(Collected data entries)
________

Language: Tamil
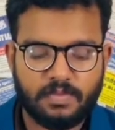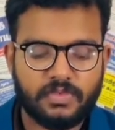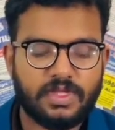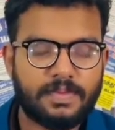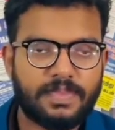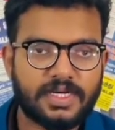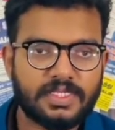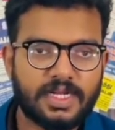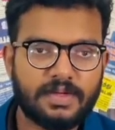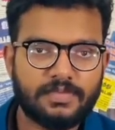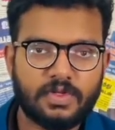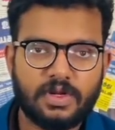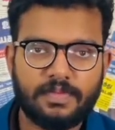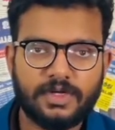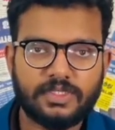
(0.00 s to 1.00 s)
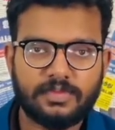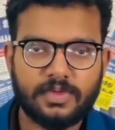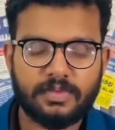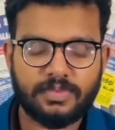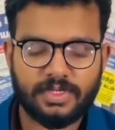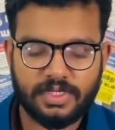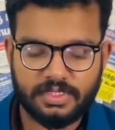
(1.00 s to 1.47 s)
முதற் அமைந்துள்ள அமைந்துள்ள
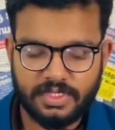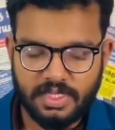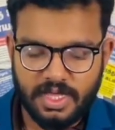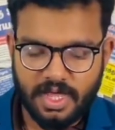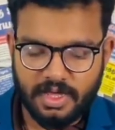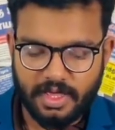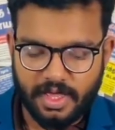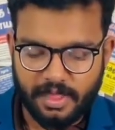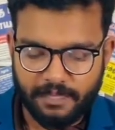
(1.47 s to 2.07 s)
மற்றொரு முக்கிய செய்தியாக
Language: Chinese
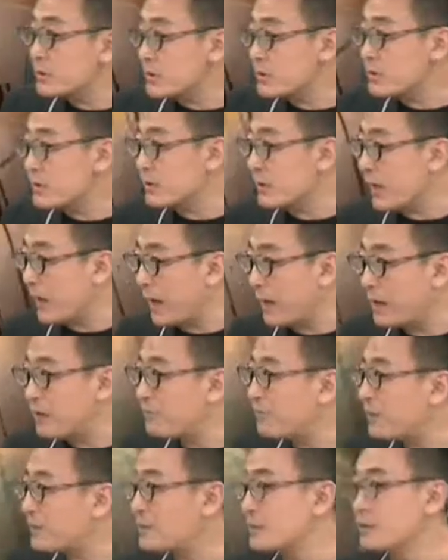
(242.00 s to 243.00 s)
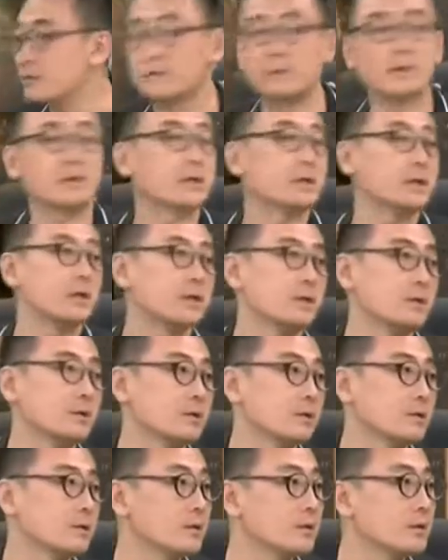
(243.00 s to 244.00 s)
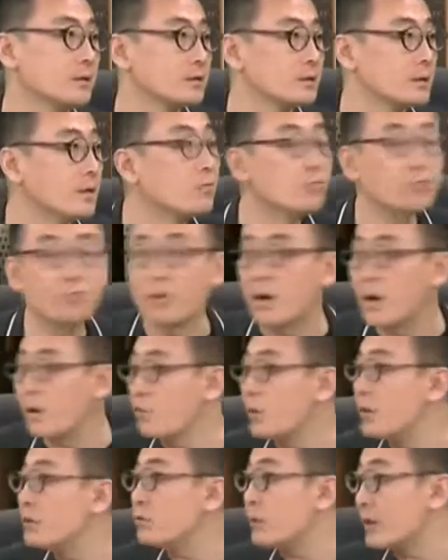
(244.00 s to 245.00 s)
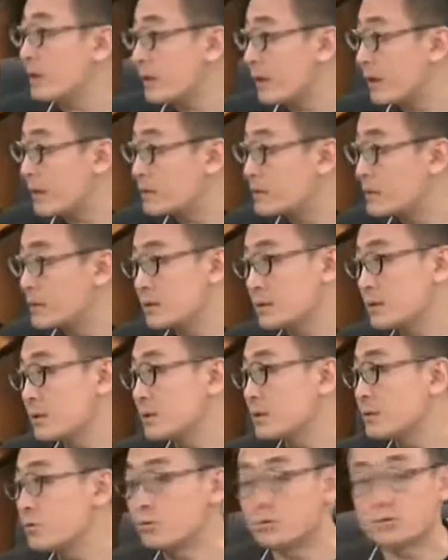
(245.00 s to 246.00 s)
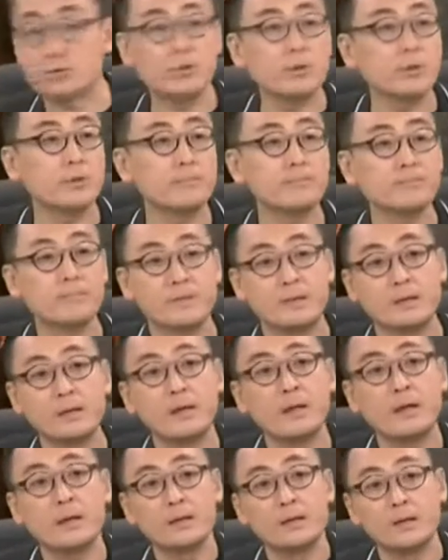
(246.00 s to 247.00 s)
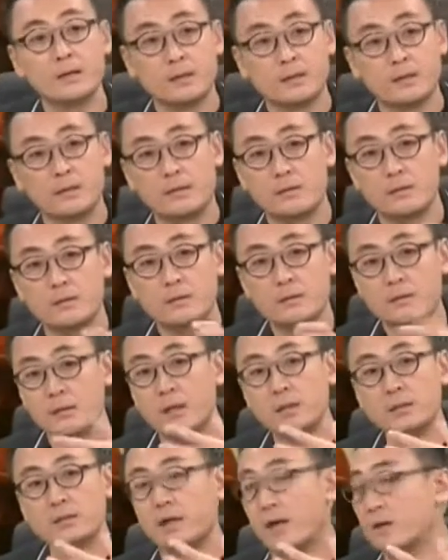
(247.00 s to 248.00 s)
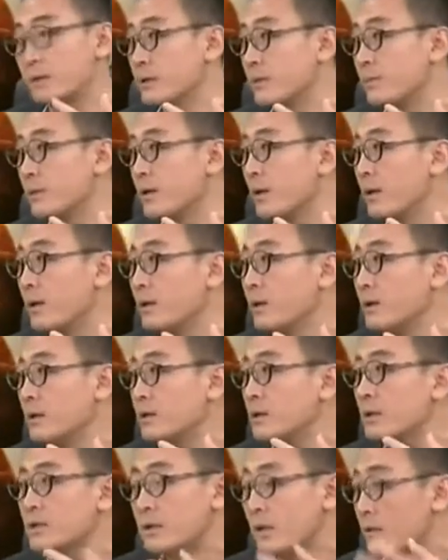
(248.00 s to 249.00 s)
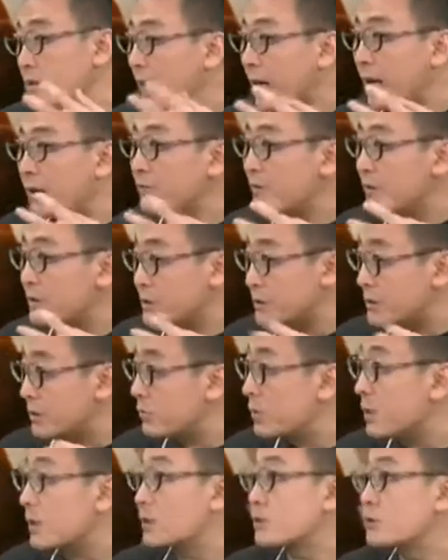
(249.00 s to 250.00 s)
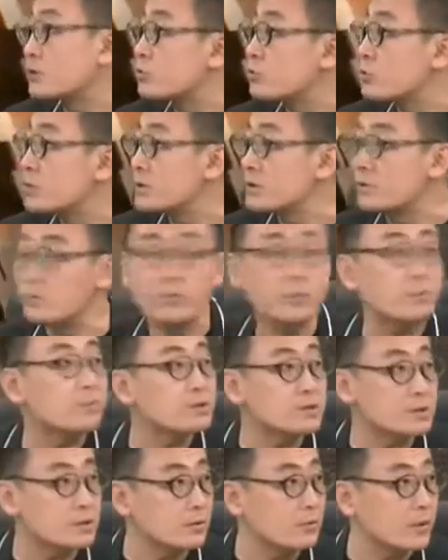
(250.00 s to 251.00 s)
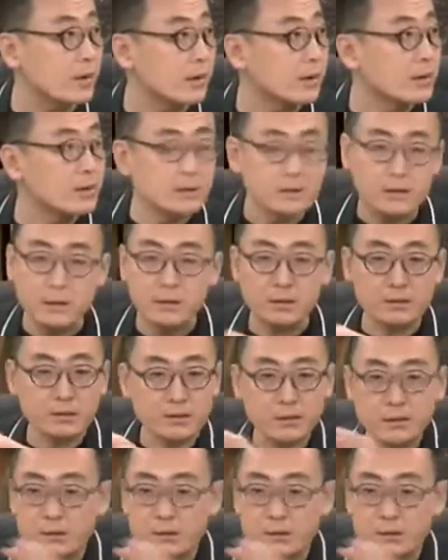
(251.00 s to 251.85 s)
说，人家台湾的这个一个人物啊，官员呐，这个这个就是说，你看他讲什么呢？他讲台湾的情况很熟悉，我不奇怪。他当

________

### ABOUT THIS TASK
For this exercise, please reproduce the records above exactly and drop the images.

### SOLUTION FOR THIS PROBLEM
Language: Tamil
(0.00 s to 1.00 s)
(1.00 s to 1.47 s)
முதற் அமைந்துள்ள அமைந்துள்ள
(1.47 s to 2.07 s)
மற்றொரு முக்கிய செய்தியாக
Language: Chinese
(242.00 s to 243.00 s)
(243.00 s to 244.00 s)
(244.00 s to 245.00 s)
(245.00 s to 246.00 s)
(246.00 s to 247.00 s)
(247.00 s to 248.00 s)
(248.00 s to 249.00 s)
(249.00 s to 250.00 s)
(250.00 s to 251.00 s)
(251.00 s to 251.85 s)
说，人家台湾的这个一个人物啊，官员呐，这个这个就是说，你看他讲什么呢？他讲台湾的情况很熟悉，我不奇怪。他当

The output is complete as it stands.